*Instructions for the task*
For the entries that follow, retype exactly the lines from the one containing "[0:02.40-0:03.20]" to the one containing "Transcript: I know", inclusive, and only those. Images stay out of the copy.

*Extracted entries*
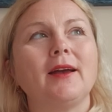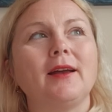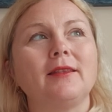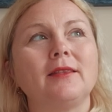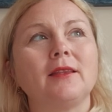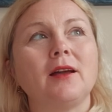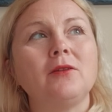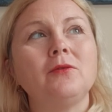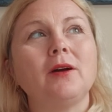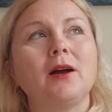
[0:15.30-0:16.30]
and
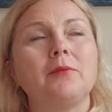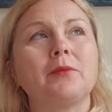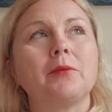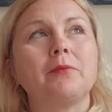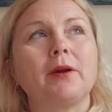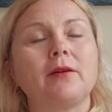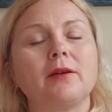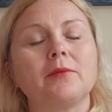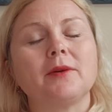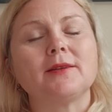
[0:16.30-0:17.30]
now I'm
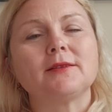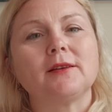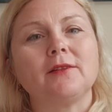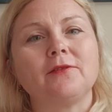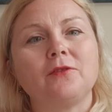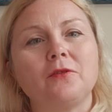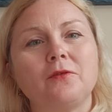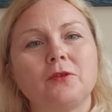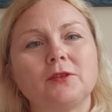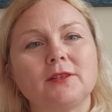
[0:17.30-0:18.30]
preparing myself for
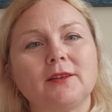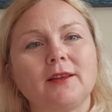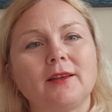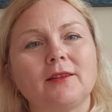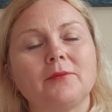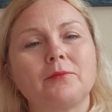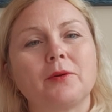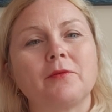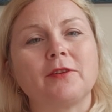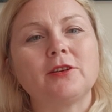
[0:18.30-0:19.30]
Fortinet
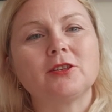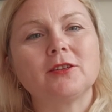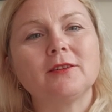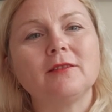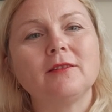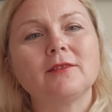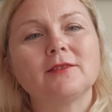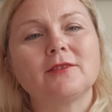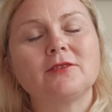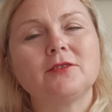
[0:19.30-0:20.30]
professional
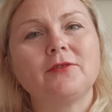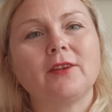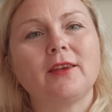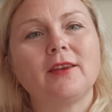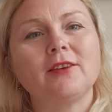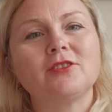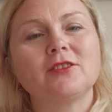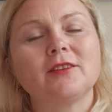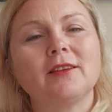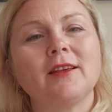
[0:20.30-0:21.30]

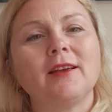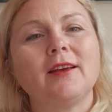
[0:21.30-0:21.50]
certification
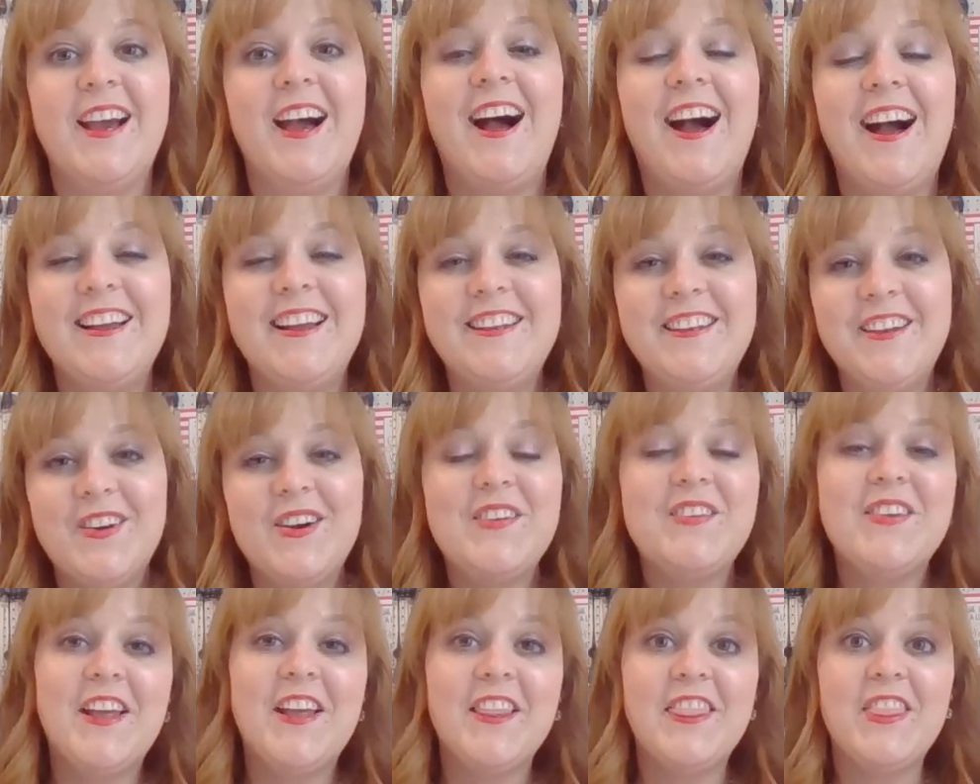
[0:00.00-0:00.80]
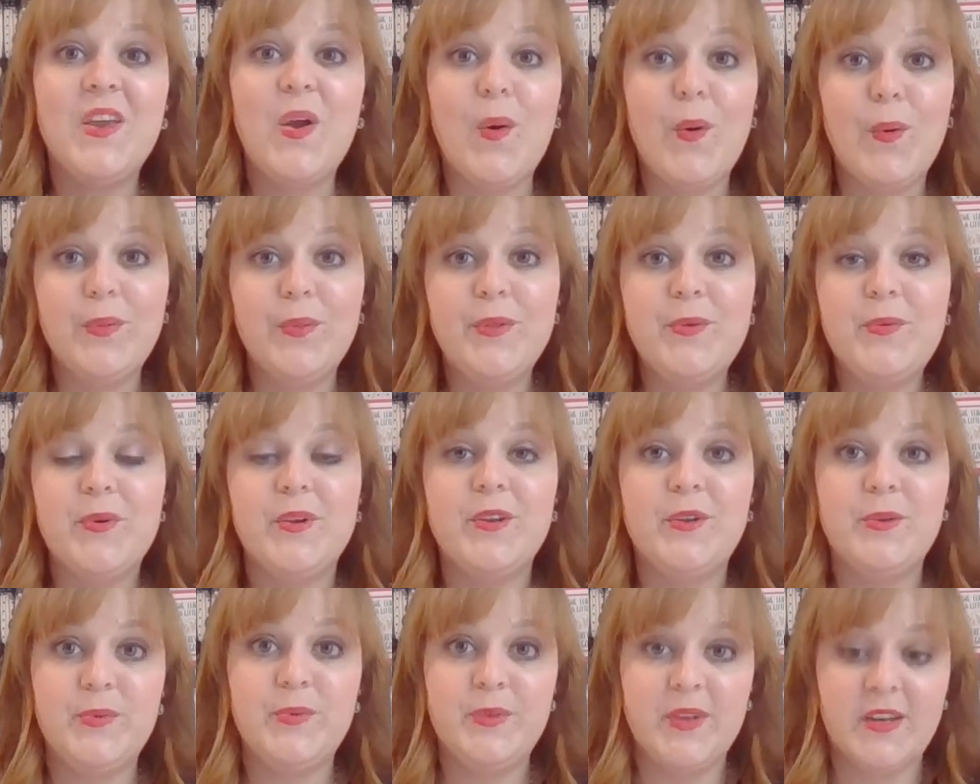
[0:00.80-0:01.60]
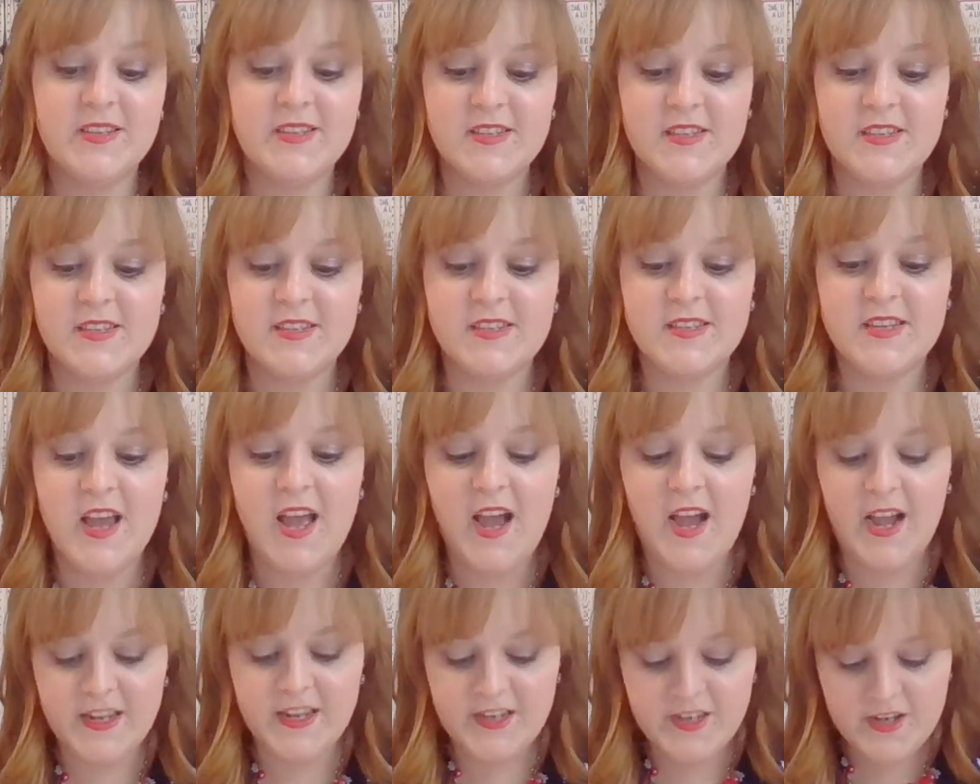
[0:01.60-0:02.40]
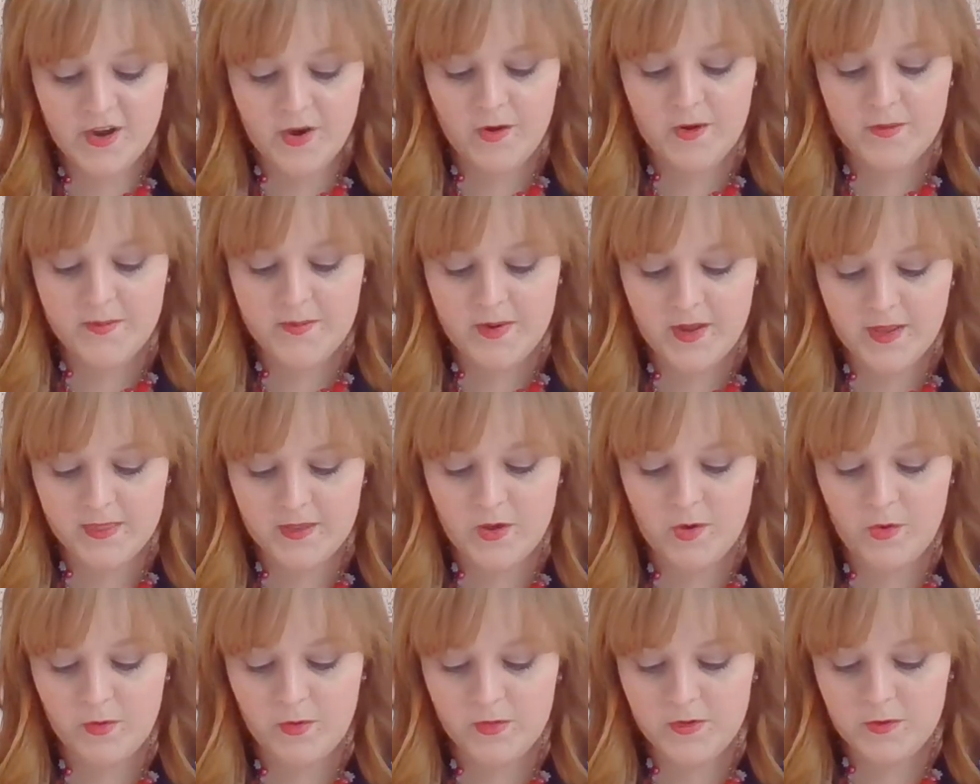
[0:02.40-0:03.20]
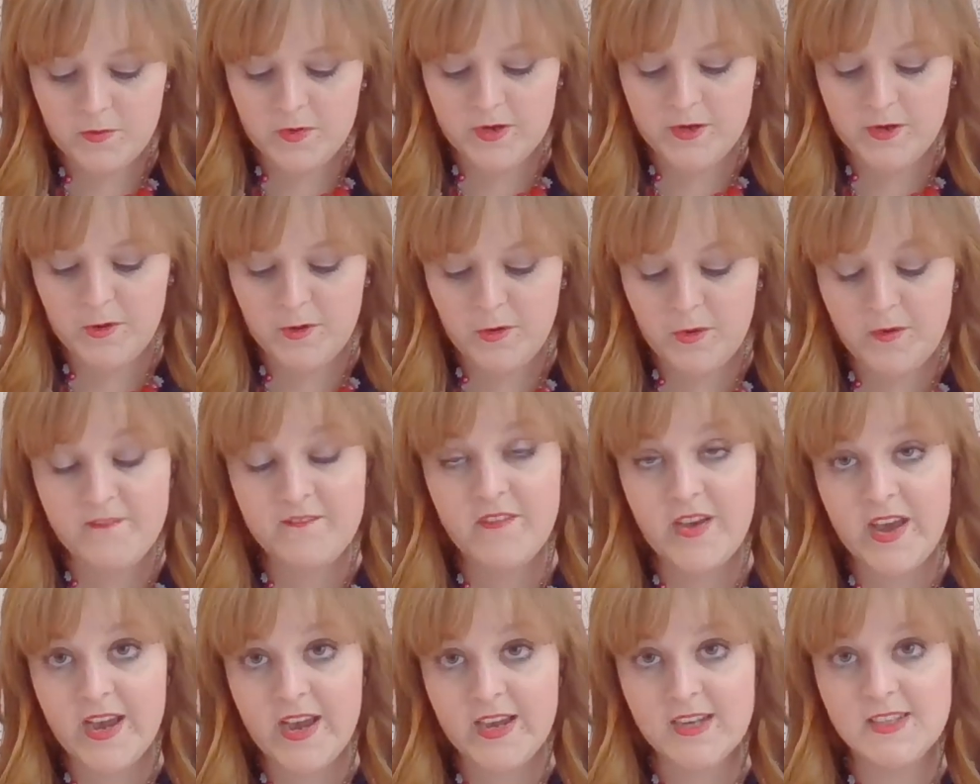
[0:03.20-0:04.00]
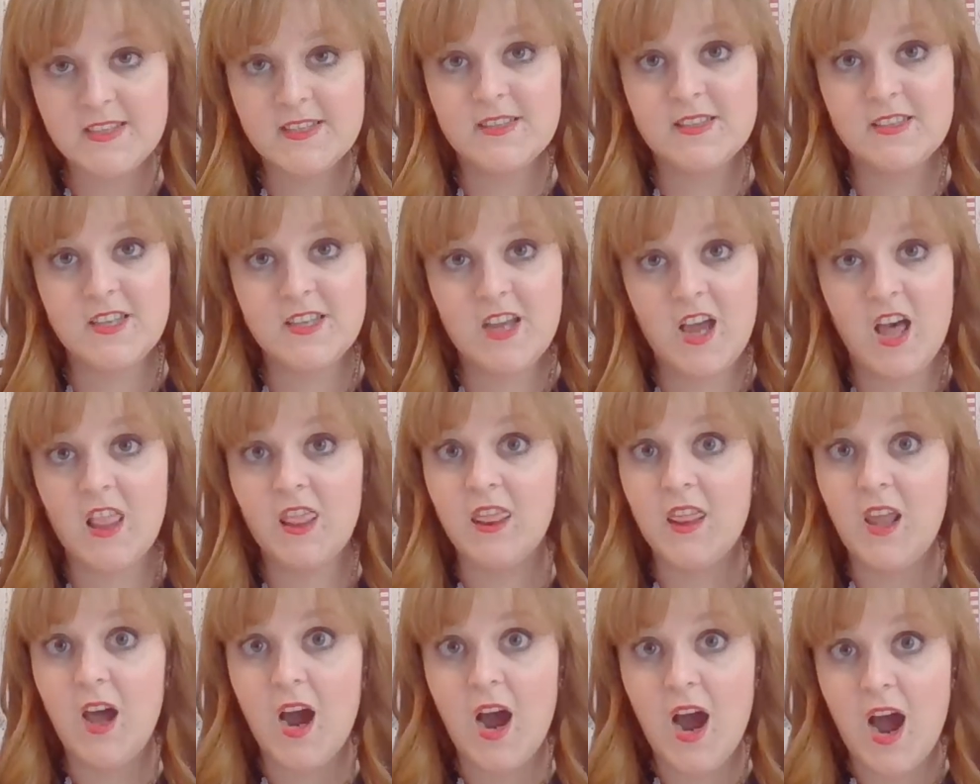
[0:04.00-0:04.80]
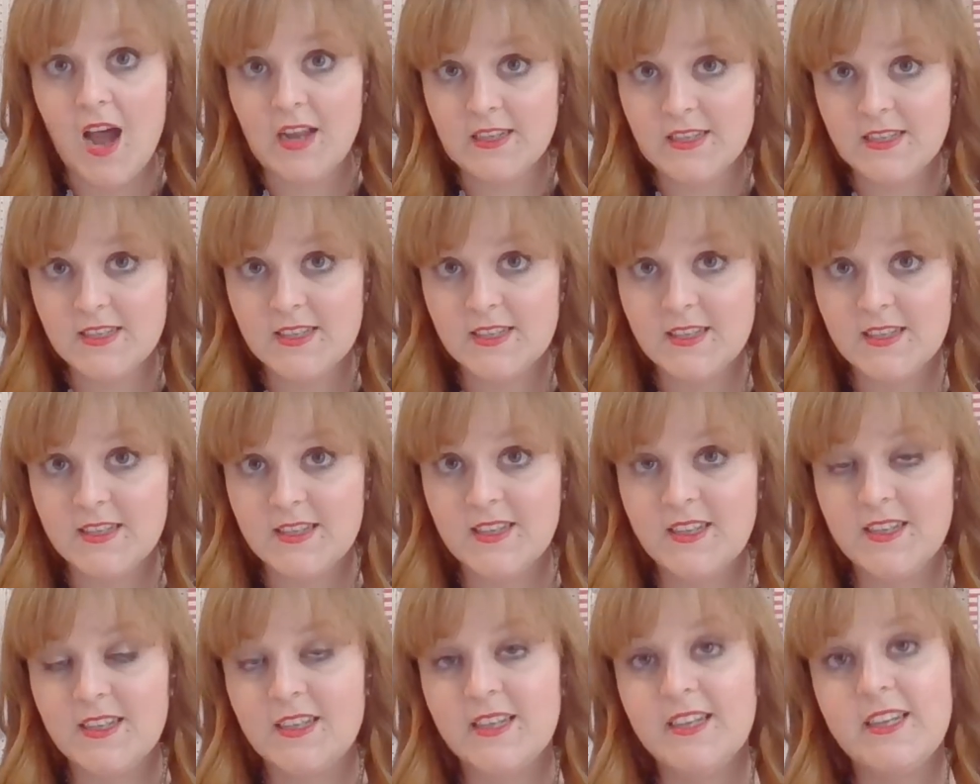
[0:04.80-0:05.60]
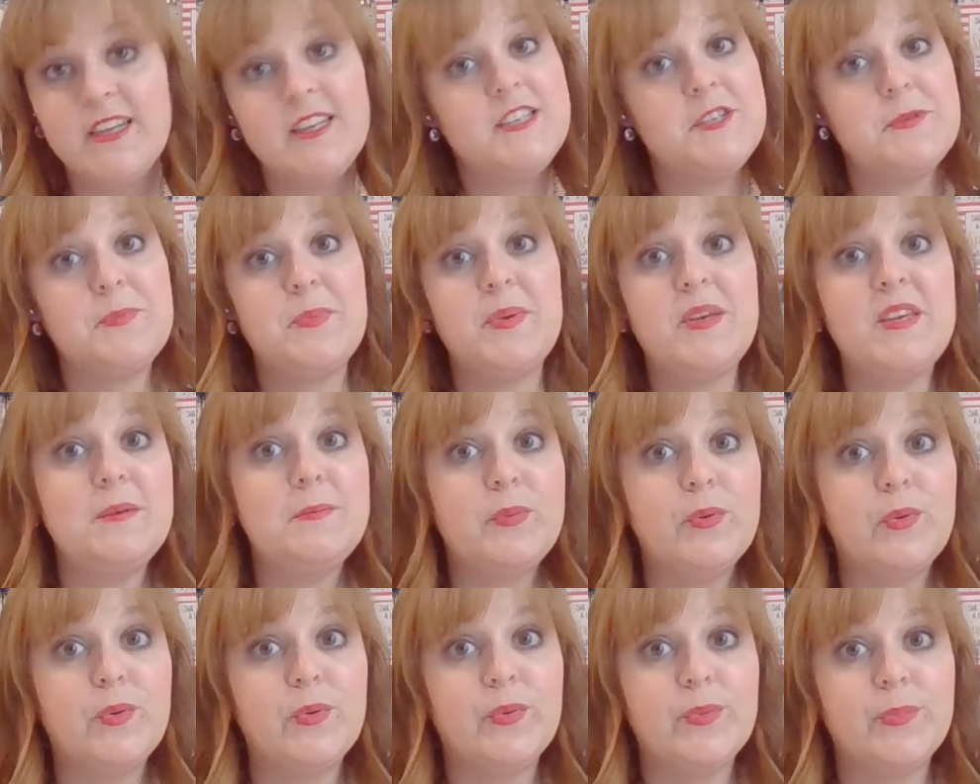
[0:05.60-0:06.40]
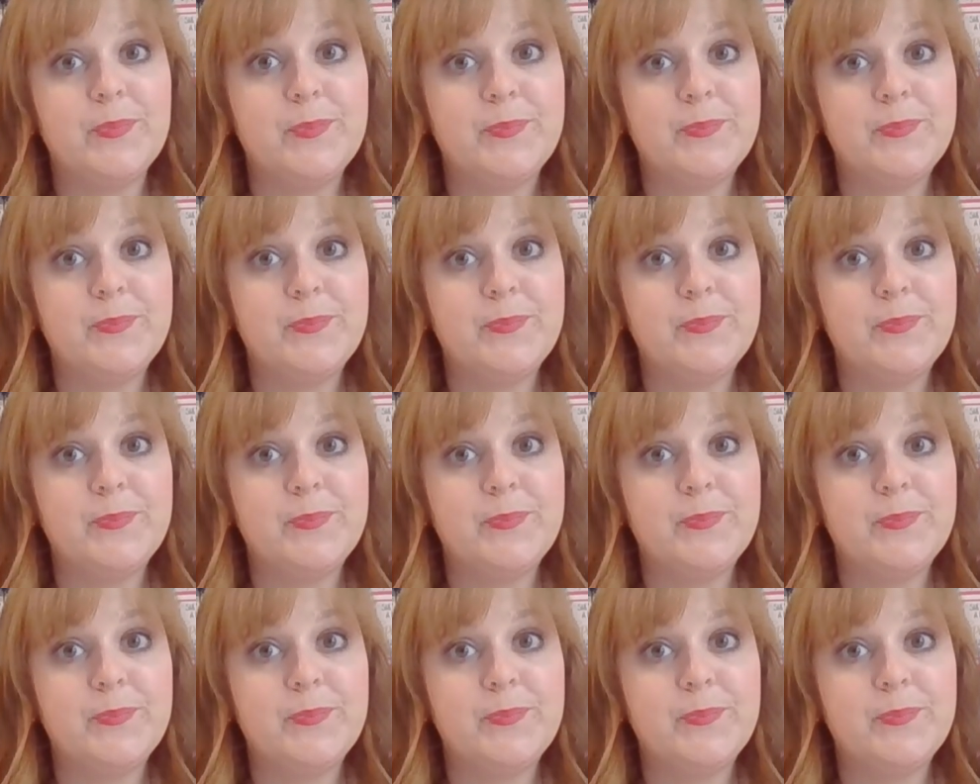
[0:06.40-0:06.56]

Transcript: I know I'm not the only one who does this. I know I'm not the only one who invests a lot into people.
---
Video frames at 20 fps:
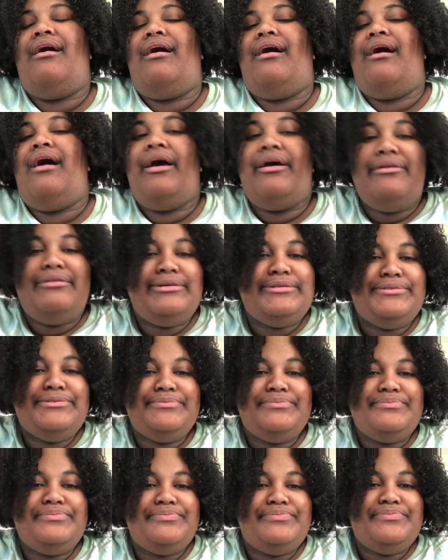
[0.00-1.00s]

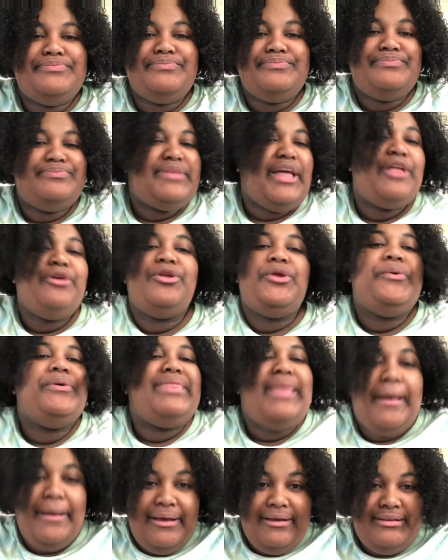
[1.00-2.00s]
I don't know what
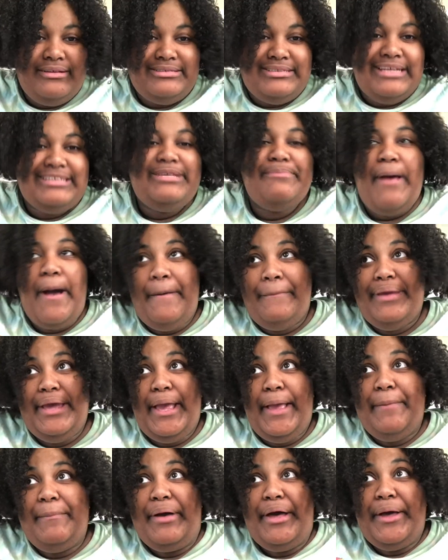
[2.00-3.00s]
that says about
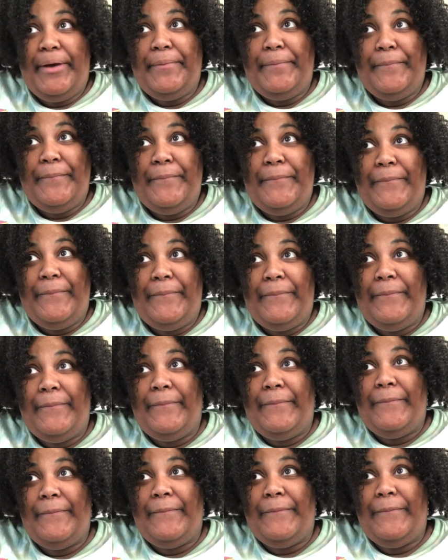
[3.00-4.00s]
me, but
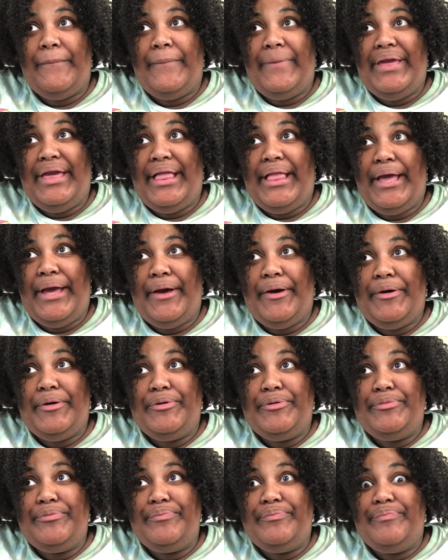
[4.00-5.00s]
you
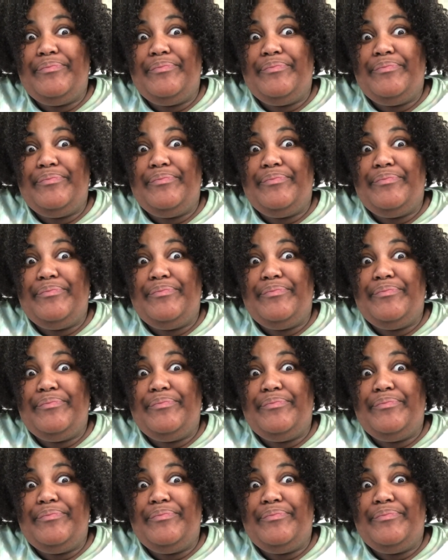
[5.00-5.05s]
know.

*Solution for this task*
[0:02.40-0:03.20]
[0:03.20-0:04.00]
[0:04.00-0:04.80]
[0:04.80-0:05.60]
[0:05.60-0:06.40]
[0:06.40-0:06.56]

Transcript: I know I'm not the only one who does this. I know I'm not the only one who invests a lot into people.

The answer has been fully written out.